- THE PROBLEM: Identify the line in which "[00:00:06.00 to 00:00:07.00]" appears, then reproduce that line and all remaining lines of the records word for word.

- Data items:
● ● ● ● ● ● ●

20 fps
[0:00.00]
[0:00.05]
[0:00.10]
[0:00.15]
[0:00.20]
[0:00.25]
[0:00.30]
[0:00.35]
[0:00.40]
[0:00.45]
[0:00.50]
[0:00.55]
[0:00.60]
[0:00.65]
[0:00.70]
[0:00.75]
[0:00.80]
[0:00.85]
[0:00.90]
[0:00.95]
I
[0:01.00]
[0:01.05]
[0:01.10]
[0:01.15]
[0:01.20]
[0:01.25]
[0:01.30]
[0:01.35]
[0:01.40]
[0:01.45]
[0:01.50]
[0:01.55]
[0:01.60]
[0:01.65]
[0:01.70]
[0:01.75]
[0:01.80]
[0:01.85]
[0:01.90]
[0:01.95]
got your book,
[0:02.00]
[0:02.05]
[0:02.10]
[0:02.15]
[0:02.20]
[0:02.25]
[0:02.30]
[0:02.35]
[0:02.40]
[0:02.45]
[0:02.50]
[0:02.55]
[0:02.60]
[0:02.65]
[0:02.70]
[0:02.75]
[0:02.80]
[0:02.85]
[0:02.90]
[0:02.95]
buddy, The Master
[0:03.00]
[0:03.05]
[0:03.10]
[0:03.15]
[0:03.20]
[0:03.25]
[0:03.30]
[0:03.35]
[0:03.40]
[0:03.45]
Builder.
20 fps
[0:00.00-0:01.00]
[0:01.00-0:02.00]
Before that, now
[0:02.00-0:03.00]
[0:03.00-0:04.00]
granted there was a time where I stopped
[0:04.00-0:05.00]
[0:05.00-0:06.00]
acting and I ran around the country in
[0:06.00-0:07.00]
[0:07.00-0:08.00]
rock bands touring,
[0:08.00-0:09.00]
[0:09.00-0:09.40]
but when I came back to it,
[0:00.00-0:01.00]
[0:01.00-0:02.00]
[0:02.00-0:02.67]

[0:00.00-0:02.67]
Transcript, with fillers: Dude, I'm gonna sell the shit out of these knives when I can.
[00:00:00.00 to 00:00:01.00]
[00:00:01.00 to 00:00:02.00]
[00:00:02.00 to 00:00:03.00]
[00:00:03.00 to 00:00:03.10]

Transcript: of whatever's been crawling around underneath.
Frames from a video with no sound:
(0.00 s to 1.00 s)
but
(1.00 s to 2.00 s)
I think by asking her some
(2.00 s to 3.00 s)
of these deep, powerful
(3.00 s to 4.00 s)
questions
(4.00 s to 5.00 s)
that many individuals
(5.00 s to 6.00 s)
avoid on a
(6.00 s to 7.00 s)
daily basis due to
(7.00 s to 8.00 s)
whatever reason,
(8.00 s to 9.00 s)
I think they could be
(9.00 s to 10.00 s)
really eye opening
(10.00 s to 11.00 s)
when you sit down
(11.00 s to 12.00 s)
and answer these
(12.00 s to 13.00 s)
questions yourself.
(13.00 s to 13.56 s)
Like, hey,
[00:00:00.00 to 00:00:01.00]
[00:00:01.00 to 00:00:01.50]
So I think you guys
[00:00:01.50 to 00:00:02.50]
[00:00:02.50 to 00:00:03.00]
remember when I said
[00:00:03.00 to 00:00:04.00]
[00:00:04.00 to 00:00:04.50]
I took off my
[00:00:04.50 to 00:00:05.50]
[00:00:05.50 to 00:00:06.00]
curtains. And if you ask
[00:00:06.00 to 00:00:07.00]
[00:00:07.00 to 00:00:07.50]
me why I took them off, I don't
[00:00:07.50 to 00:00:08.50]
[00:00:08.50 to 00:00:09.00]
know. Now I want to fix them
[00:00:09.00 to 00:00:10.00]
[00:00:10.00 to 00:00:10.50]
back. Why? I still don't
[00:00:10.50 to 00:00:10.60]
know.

● ● ● ● ● ● ●

- RESPONSE TO THIS TASK:
[00:00:06.00 to 00:00:07.00]
[00:00:07.00 to 00:00:07.50]
me why I took them off, I don't
[00:00:07.50 to 00:00:08.50]
[00:00:08.50 to 00:00:09.00]
know. Now I want to fix them
[00:00:09.00 to 00:00:10.00]
[00:00:10.00 to 00:00:10.50]
back. Why? I still don't
[00:00:10.50 to 00:00:10.60]
know.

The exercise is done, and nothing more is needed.